<入試のツボ>中学受験・経験を糧に/気持ち切り替え努力

 昨年12月の宮城教育大付属中を皮切りに行われた中学受験。今年も1000人を超える児童が目標に向けて努力した。
 毎年最も高倍率となる仙台二華中は、過去と比べて落ち着いてきたが、今年も4.5倍と、相変わらず狭き門だ。二華中だけではない。基本的に公立中高一貫校の倍率は2倍を超え、努力が「合格」という形で実を結ぶ児童の方が少ない。

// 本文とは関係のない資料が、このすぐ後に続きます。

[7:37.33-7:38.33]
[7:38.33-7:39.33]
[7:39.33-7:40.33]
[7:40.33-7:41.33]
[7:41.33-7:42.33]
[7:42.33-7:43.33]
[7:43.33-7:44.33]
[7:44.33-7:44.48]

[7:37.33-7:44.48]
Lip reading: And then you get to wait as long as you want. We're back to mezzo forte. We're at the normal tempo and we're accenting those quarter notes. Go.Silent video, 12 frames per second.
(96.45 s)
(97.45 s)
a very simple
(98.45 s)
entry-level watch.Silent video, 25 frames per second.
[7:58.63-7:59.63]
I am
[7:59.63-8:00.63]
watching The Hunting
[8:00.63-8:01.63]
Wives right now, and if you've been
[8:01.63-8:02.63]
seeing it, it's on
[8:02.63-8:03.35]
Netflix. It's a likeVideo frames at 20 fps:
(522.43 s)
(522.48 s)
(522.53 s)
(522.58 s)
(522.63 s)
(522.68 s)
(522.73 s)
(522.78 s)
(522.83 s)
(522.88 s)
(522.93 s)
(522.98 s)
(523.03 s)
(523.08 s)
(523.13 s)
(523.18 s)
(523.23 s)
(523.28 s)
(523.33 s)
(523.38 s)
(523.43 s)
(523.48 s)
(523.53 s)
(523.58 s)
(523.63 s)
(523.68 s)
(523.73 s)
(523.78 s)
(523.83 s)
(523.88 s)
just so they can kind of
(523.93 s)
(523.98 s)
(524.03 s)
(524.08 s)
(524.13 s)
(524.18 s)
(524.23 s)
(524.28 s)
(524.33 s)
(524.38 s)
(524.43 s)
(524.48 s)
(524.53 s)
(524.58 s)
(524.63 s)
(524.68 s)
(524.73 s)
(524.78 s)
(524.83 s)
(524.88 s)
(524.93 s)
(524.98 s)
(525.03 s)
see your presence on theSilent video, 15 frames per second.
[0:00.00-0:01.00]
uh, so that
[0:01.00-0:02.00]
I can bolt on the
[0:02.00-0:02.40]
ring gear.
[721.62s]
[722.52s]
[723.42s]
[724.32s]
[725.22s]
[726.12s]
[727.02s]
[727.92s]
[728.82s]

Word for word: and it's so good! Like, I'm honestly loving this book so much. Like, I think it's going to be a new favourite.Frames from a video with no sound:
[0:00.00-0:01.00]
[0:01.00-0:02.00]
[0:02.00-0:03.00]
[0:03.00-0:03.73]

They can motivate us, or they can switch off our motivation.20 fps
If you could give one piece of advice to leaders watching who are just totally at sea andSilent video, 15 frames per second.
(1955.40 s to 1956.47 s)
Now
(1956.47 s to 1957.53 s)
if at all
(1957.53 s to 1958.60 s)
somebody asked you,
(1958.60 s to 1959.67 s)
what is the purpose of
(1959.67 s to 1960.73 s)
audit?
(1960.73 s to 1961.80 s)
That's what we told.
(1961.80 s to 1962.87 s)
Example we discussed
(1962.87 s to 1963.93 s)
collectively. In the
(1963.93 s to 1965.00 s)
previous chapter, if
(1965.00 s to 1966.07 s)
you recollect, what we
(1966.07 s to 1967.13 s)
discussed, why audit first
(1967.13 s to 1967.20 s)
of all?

 残念な結果に終わってしまった児童は、次に向けて気持ちを切り替えられているだろうか。「目標」に向けて真剣に努力してきた児童には、結果を前に自信を失い、まだ立ち直っていないという場合もあるかもしれない。
 きれいごとになってしまうかもしれないが、どの分野の一流の人も、過去に必ず同じような経験をしている。大切なのは、その経験を次に向かう上での財産にできるかどうかだ。
 目標に向けて努力し、その過程で身に付けてきたものは、自分自身に必ず残る。「受験勉強で増やした知識」や「伸びた学力」にとどまらず、「嫌なことから逃げない姿勢」「模試の結果を基に考え、判断し、次の行動につなげる力」など、精神面での成長は、受験を早くから経験したからこそ得られたものだし、今後の新たな環境でプラスに働く。
 誰もが良い結果を望んで努力するが、残念な結果は望んで得られるわけではない。望んでいたわけではない結果だからこそ、大きな意味がある。後に振り返って、この結果が成功の契機となったと言えるように、新たな舞台に向けて準備をしていこう。